Stored items from a collection
********

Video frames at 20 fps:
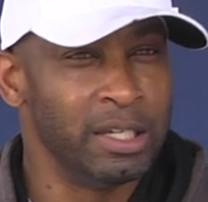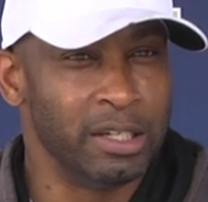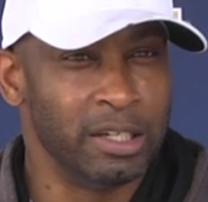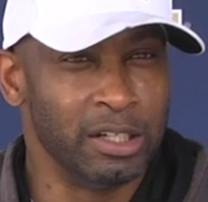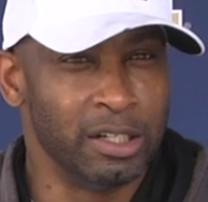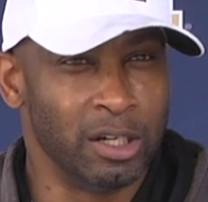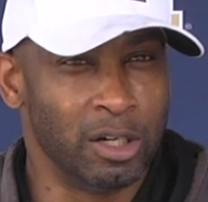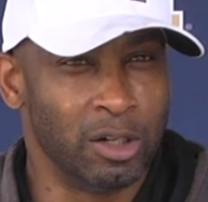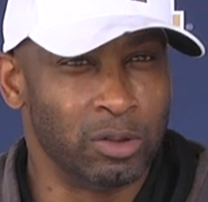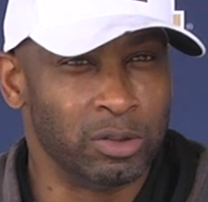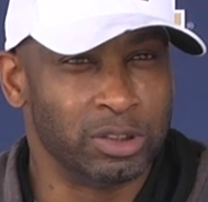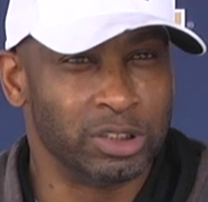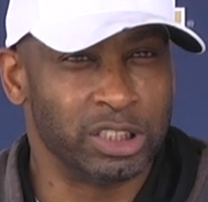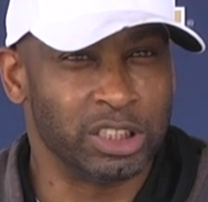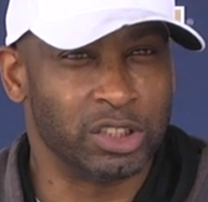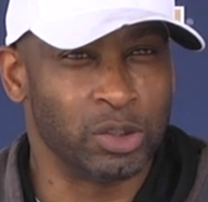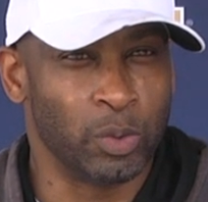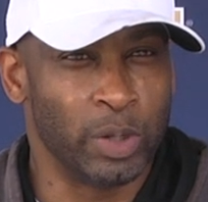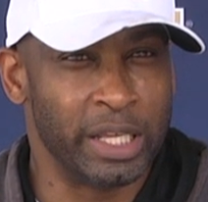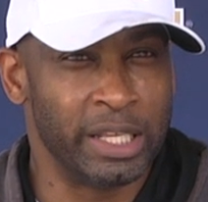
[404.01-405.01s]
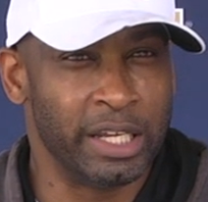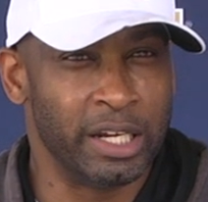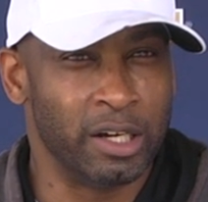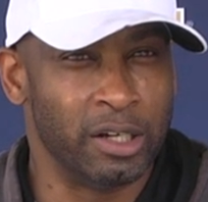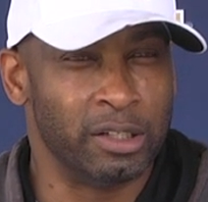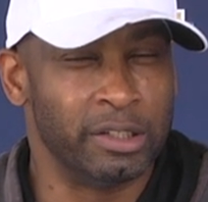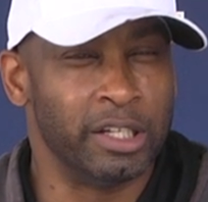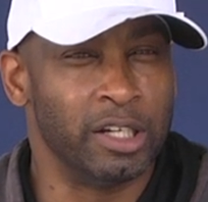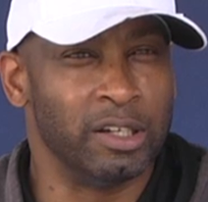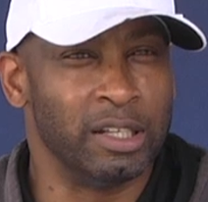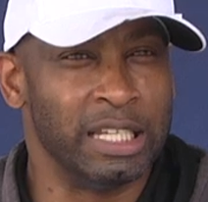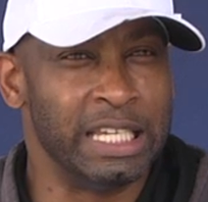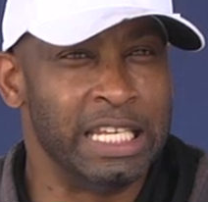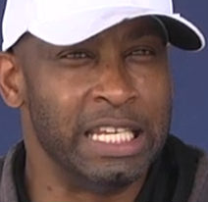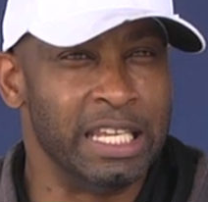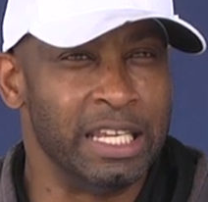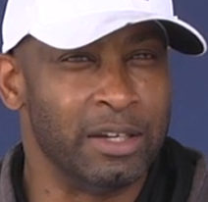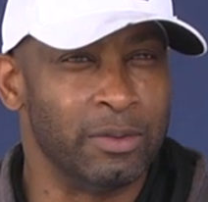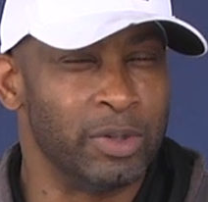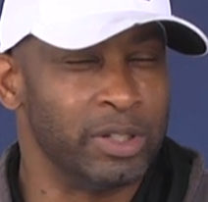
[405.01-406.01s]
You know, just the way they're
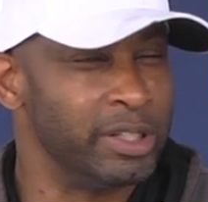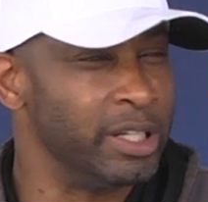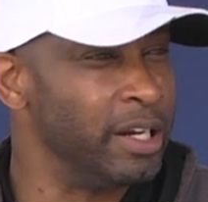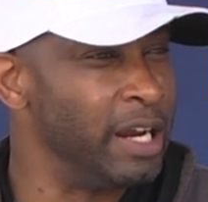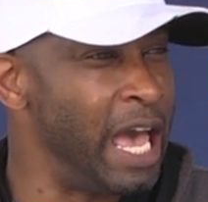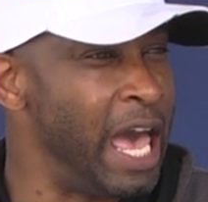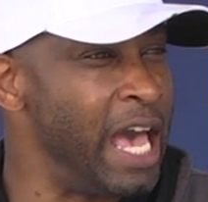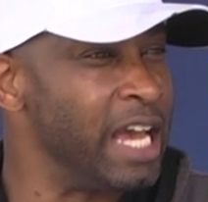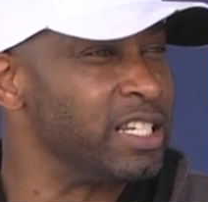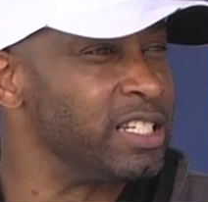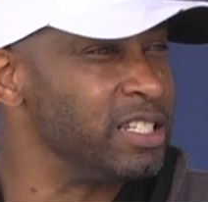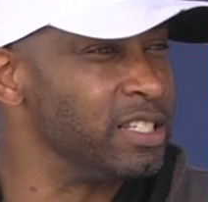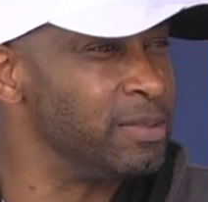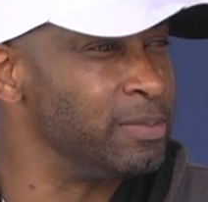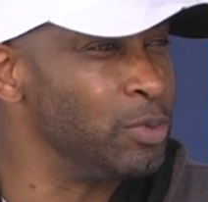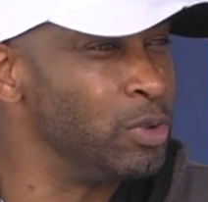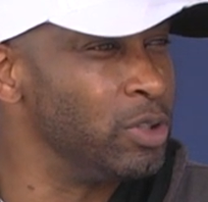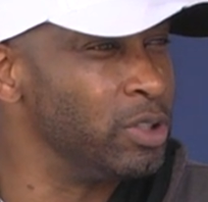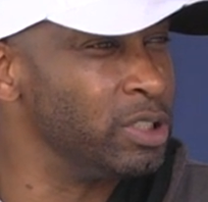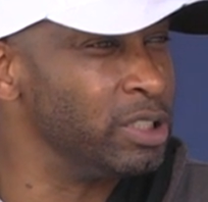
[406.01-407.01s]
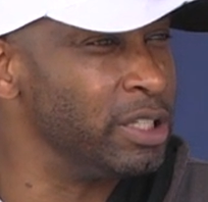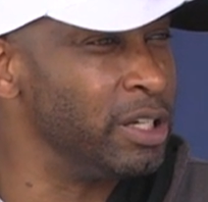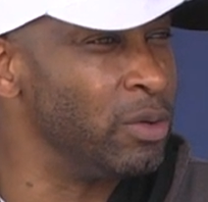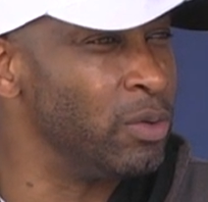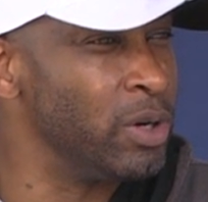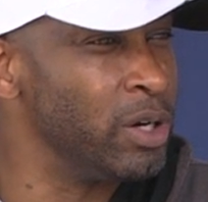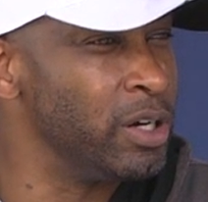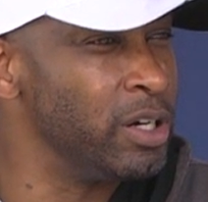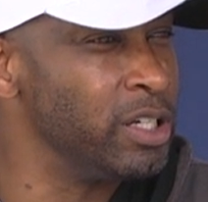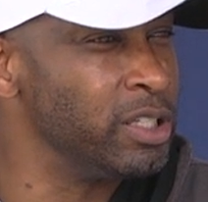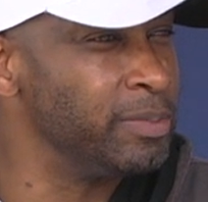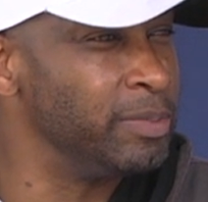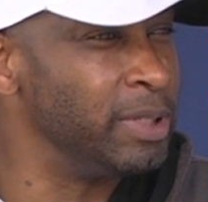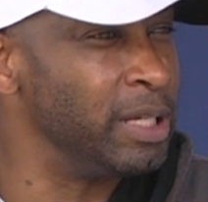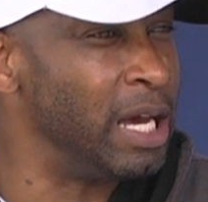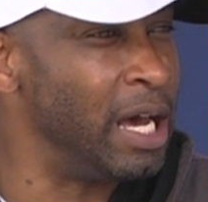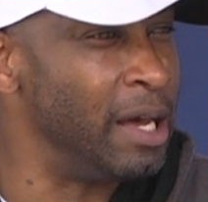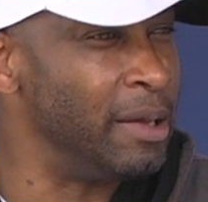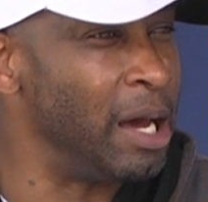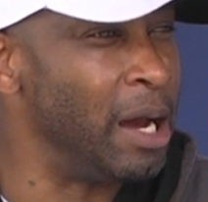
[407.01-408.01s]
leading with their actions more than their words. But
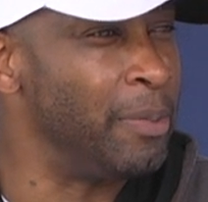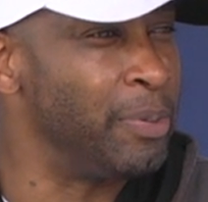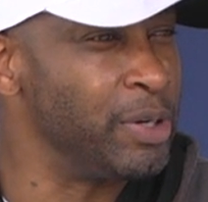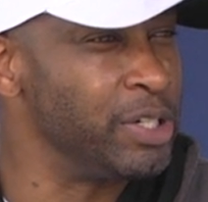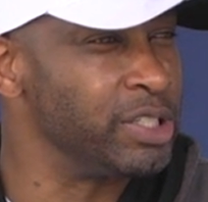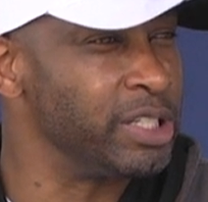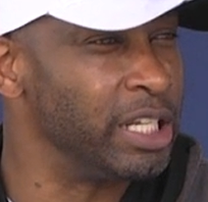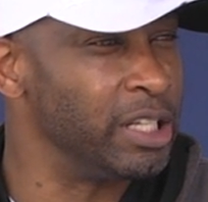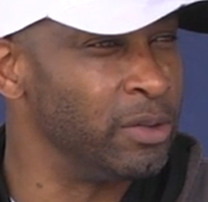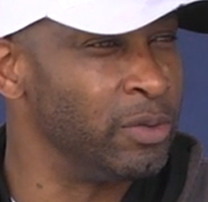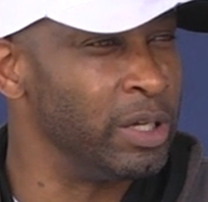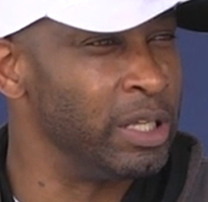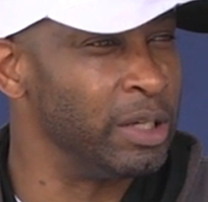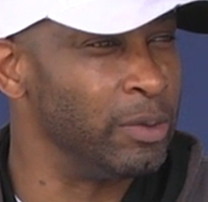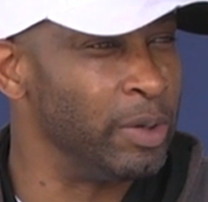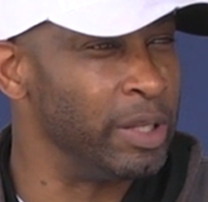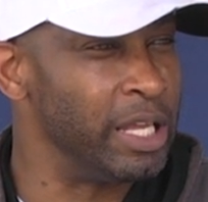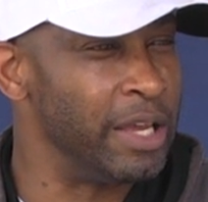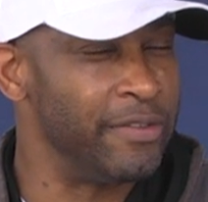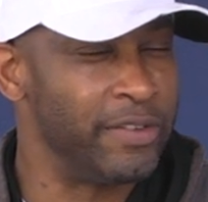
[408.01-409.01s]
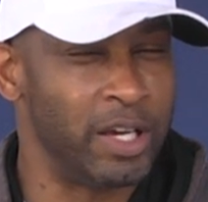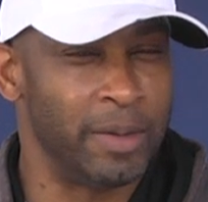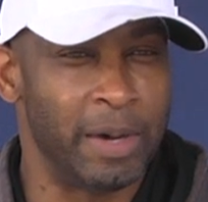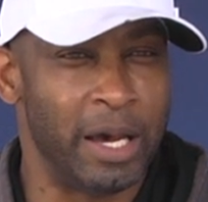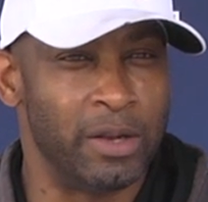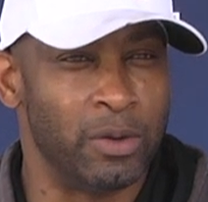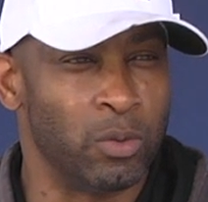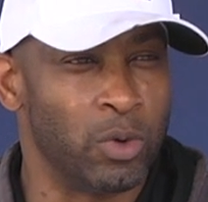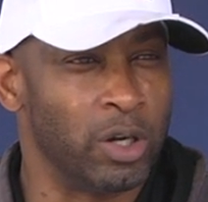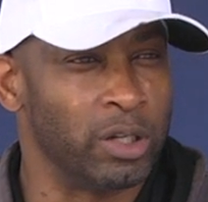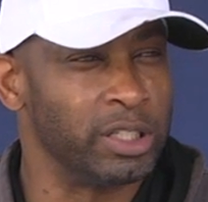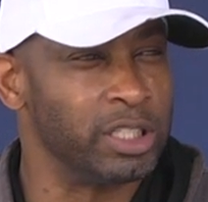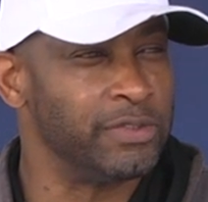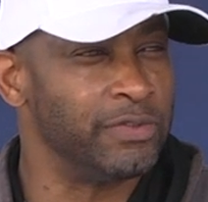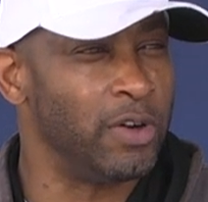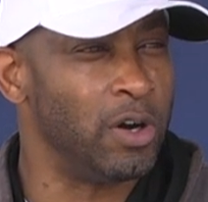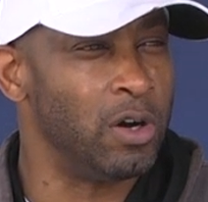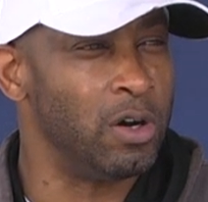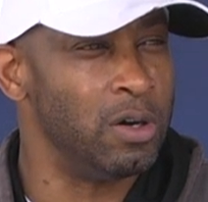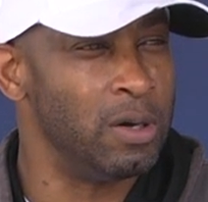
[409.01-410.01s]
I appreciate the way they've come out and worked this fall.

********

## What to work on
Please ensure that the data above is repeated exactly, with no pictures in the copy.

## Exercise output
Video frames at 20 fps:
[404.01-405.01s]
[405.01-406.01s]
You know, just the way they're
[406.01-407.01s]
[407.01-408.01s]
leading with their actions more than their words. But
[408.01-409.01s]
[409.01-410.01s]
I appreciate the way they've come out and worked this fall.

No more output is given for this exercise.